PROVIDED INFORMATION:
● ● ● ● ● ● ●

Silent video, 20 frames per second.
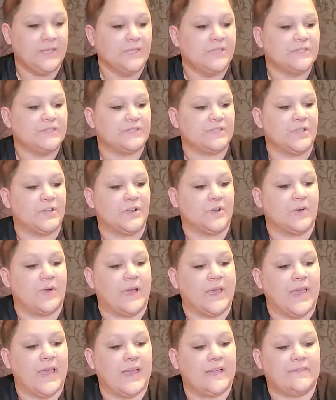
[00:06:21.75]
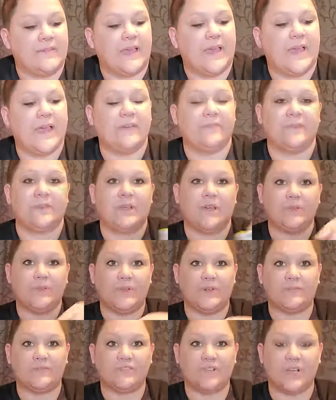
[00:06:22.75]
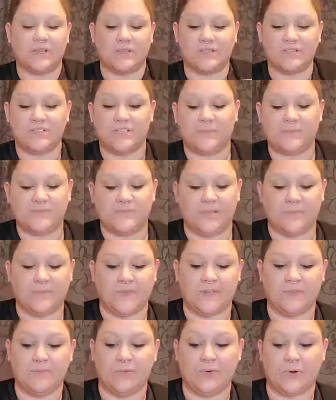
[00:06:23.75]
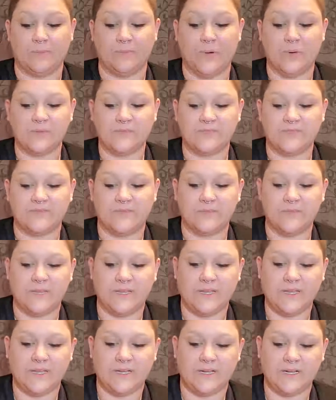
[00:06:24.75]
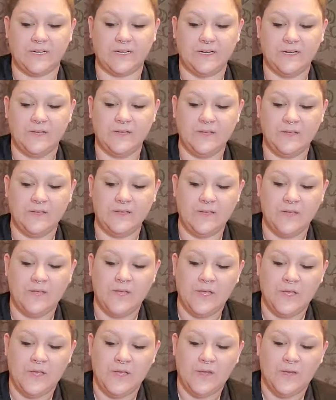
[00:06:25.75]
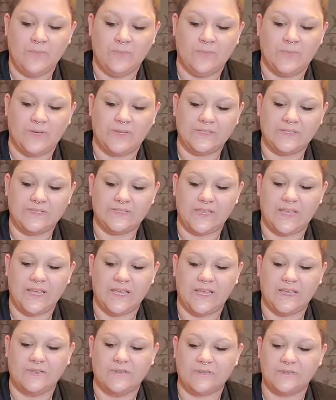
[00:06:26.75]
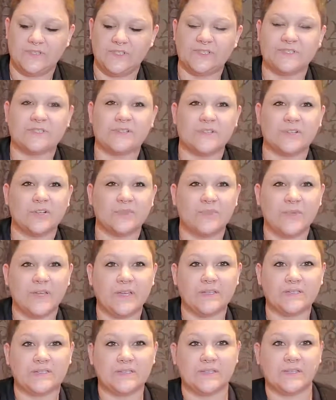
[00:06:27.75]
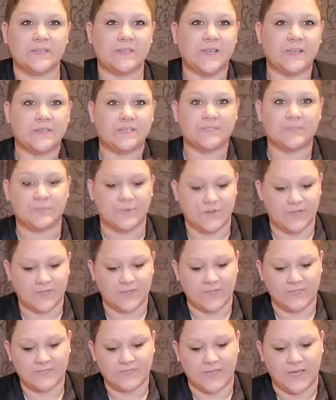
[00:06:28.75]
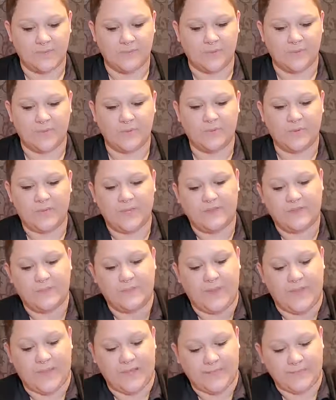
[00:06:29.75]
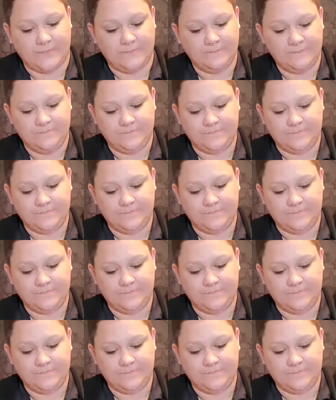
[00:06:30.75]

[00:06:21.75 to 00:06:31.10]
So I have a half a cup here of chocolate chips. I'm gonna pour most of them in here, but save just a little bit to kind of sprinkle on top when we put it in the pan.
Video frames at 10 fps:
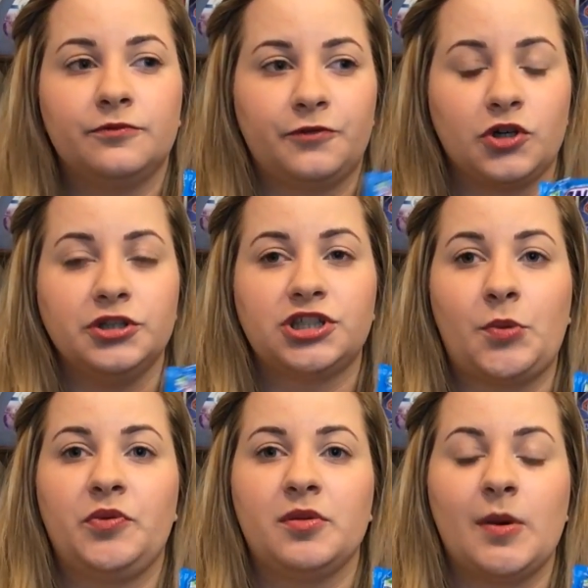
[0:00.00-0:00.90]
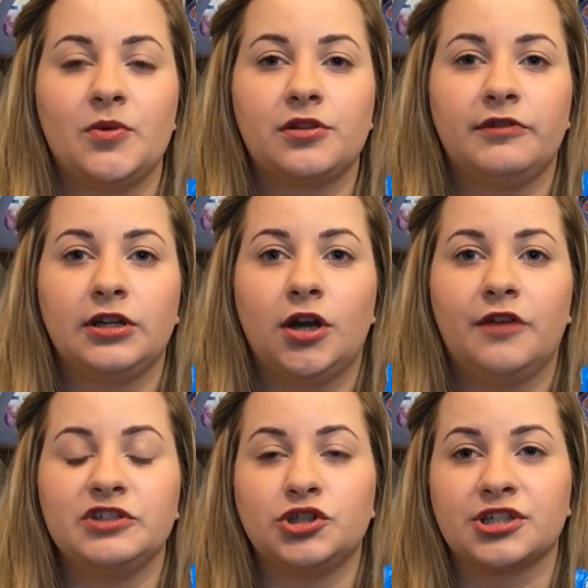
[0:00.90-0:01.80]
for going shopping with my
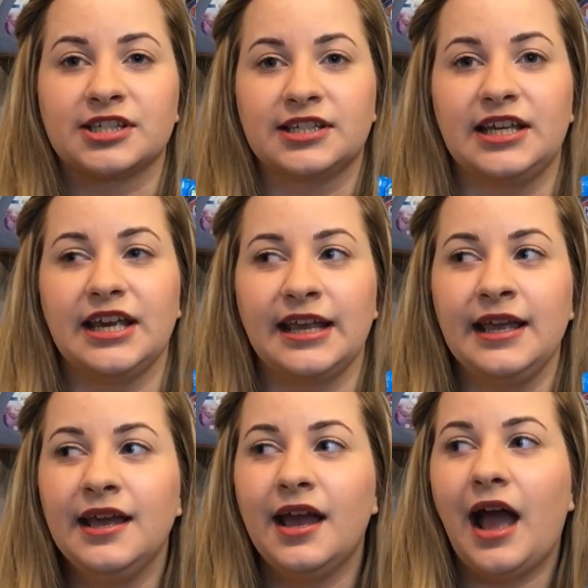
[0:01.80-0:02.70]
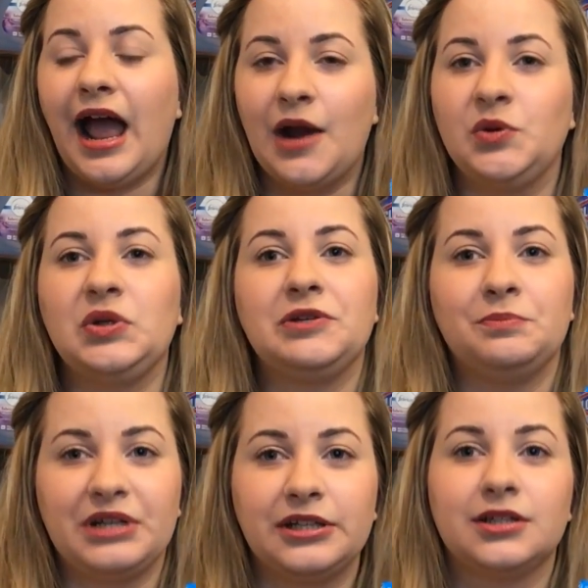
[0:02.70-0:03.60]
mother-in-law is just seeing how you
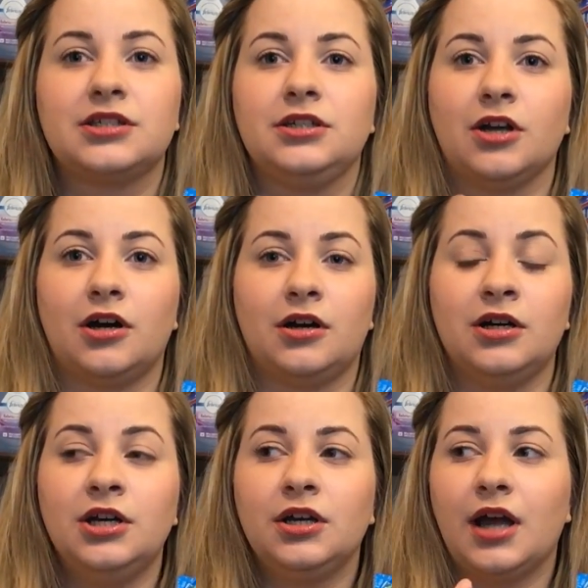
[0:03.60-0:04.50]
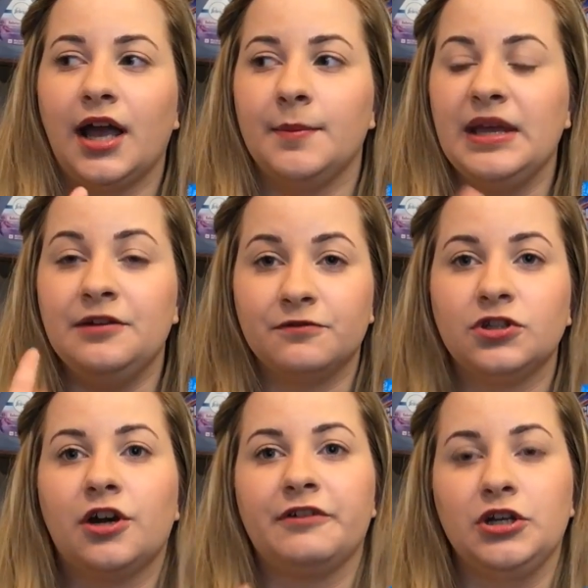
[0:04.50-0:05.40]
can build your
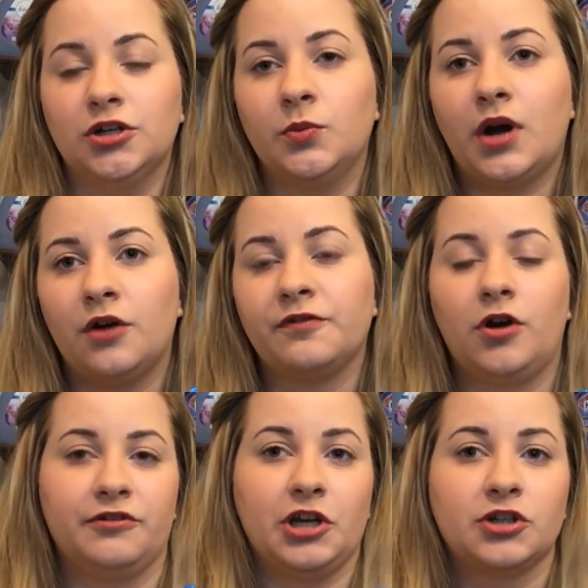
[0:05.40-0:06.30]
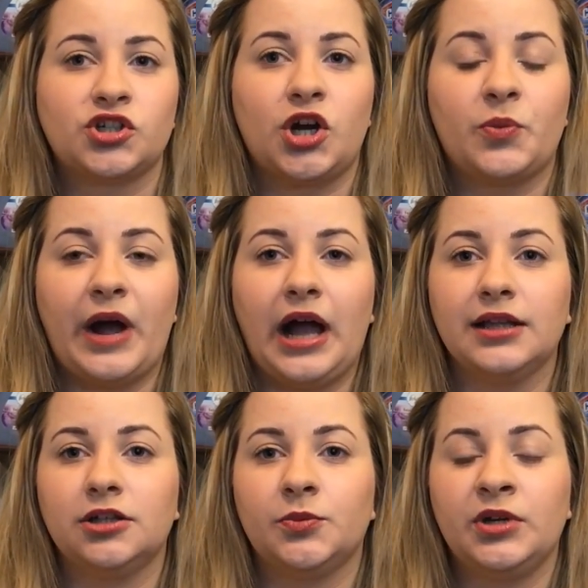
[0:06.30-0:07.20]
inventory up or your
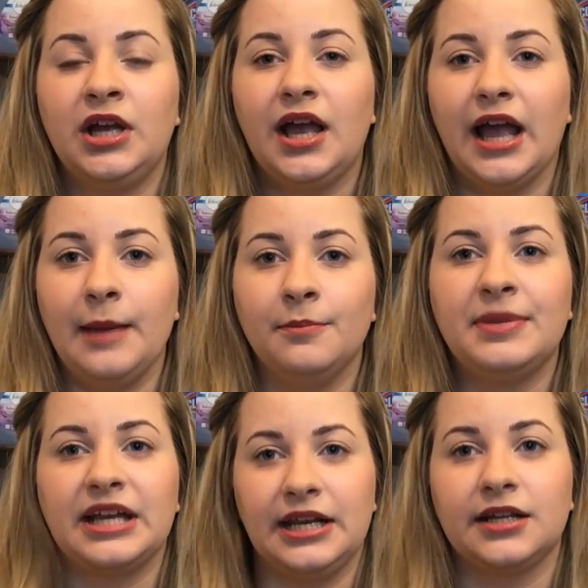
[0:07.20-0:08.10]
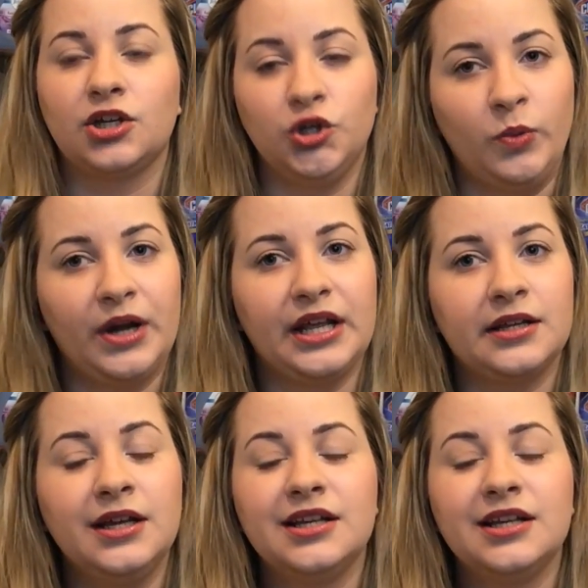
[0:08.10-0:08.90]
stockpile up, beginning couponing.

● ● ● ● ● ● ●

WHAT NEEDS TO BE DONE: A complete answer gives every line of the records holding "frames".

EXPECTED ANSWER:
Silent video, 20 frames per second.
Video frames at 10 fps:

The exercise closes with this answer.